Monday, October 31, 2005

43. TB

Photo of Jakarta by Kevin Aurell at Wikipedia

Next evening I returned to the Dipo Hospital to find that the life support system for little Nur had been turned off and that Nur's body had been transferred to the hospital morgue. Nur's mum, who had been waiting for me in the hospital's cavernous reception area, brought me up to date with events. She exhibited that disturbing cheerfulness that some Indonesians display at times of bereavement.

"The bill has to be paid before Nur can be taken home for burial," said Nur's mum, with a polite smile.

"Please, you ask at the cash desk," I said morosely. "I don't want to deal with these people." I was afraid I might lose my temper.

She made enquiries and returned with a bill for me to examine. The stay of several months in the third class ward was cheap. The main items of expenditure were for treatment in intensive care after the child had become brain-dead. They seemed to have added as many extras as they could think of. We were talking of many millions of rupiahs. "It looks much too expensive," I said. "Why should I pay for treatment after the boy was dead? Tell them I won't pay for those final bits."

Nur's mum negotiated with the pebbly-faced cashiers and then returned with a second bit of paper. "They won't let us take Nur home until we've paid," she said. "But if we don't need a receipt, we only have to pay half."

"If there's no receipt, they'll pocket the money," I said bitterly. "The third class ward needs a bit of money. Tell them I must have a receipt."

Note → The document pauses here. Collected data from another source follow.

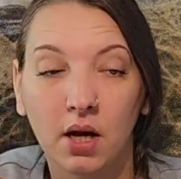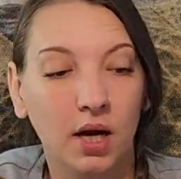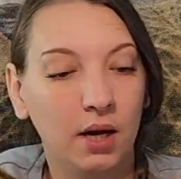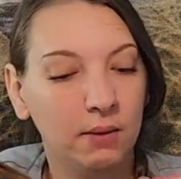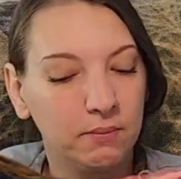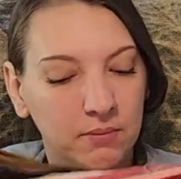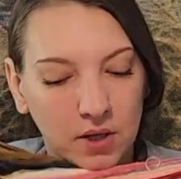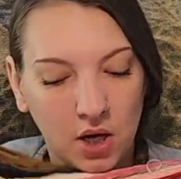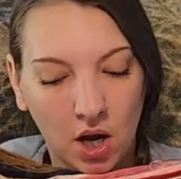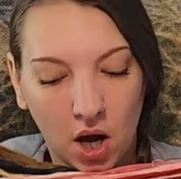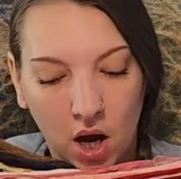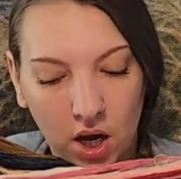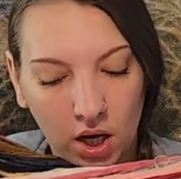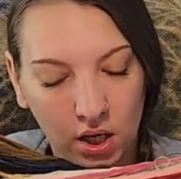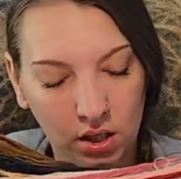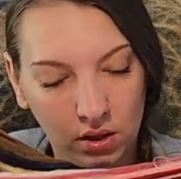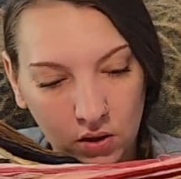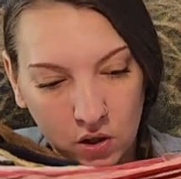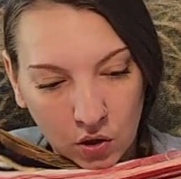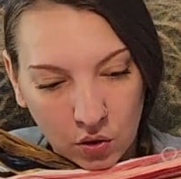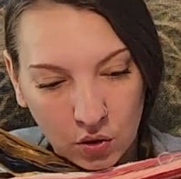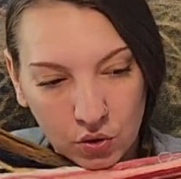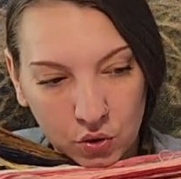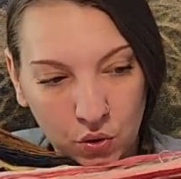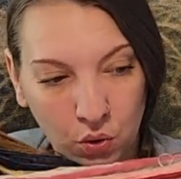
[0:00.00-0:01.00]
I'm not
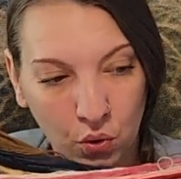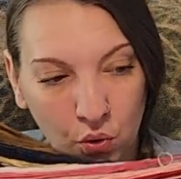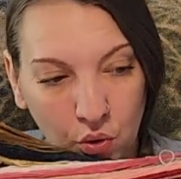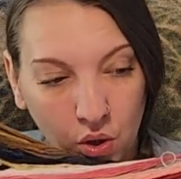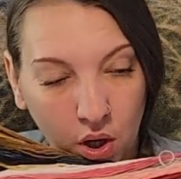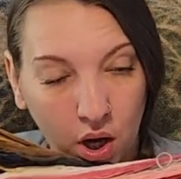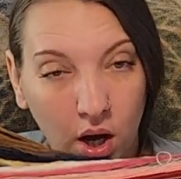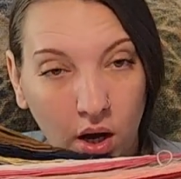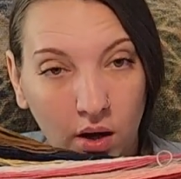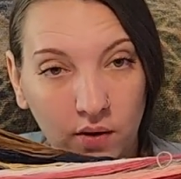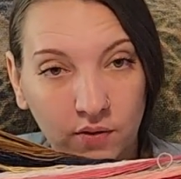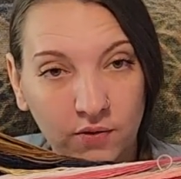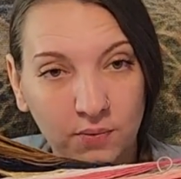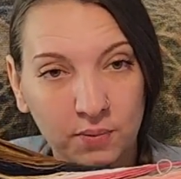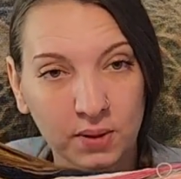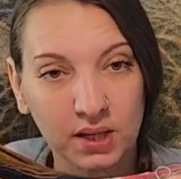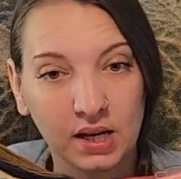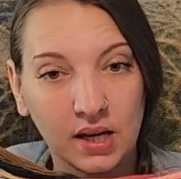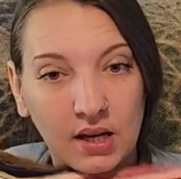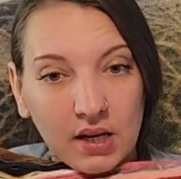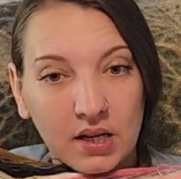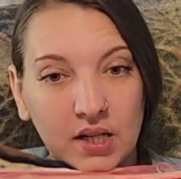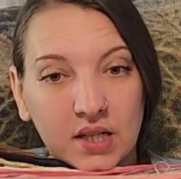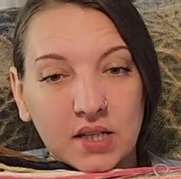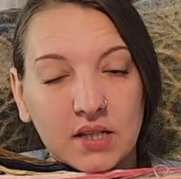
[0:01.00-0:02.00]
going to hold off,
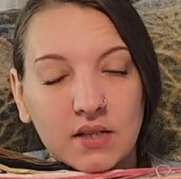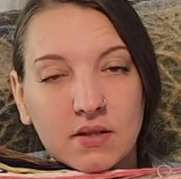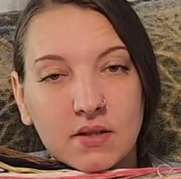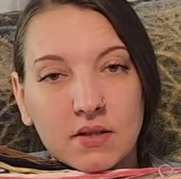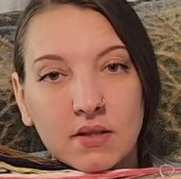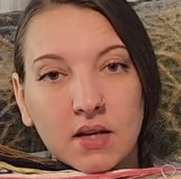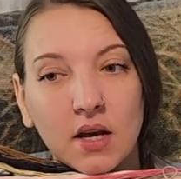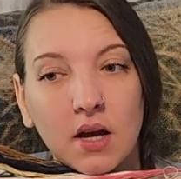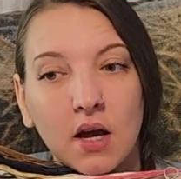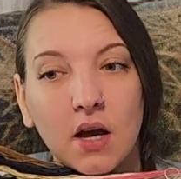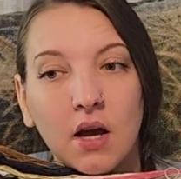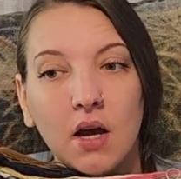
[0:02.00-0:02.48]
because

Having paid the full amount, and having got a receipt, I went in search of a doctor to ask why we had had to pay so much for treatment after the failed attempt at an operation. The only doctor I could find was a miserably thin young man with a scowl. He looked more like a poor Moslem than a rich Chinese. As we stood in a gloomy corridor near the third class children's ward, I explained the problem.

"The operation was a major one. That's why it cost a lot," said the doctor, who seemed impatient to get away from me.

"But I don't think the boy had the operation. He had the anaesthetic only. And most of the expensive bits are dated after the child's death."

"I don't know anything about that," he said, glaring at me.

"Look at this hospital," I said, my voice rising. "Paint peeling from walls, old furniture dumped in corridors, water dripping through ceilings, children not getting any medicine, cashiers who suggest you don't need a receipt."

"You have no right to criticise," said the doctor, almost spitting. "Remember this is the Third World."

"Singapore was a Third World country," I shouted. "But its hospitals are clean and well equipped. They don't have oil wealth or mineral wealth like you. Malaysia has good hospitals."

As I made my exit I slammed the corridor door so hard I thought the walls might come tumbling down. The doctor reopened the door, came towards me in a menacing way, but then thought the better of it. He turned back towards the children's ward.

I had to pay for an ambulance to take away Nur's body. That seemed to be another rip-off. While we waited near the morgue for things to be organised I watched various bodies being brought into the hospital. One bulky man, face completely crimson in colour, had a knife stuck in his chest.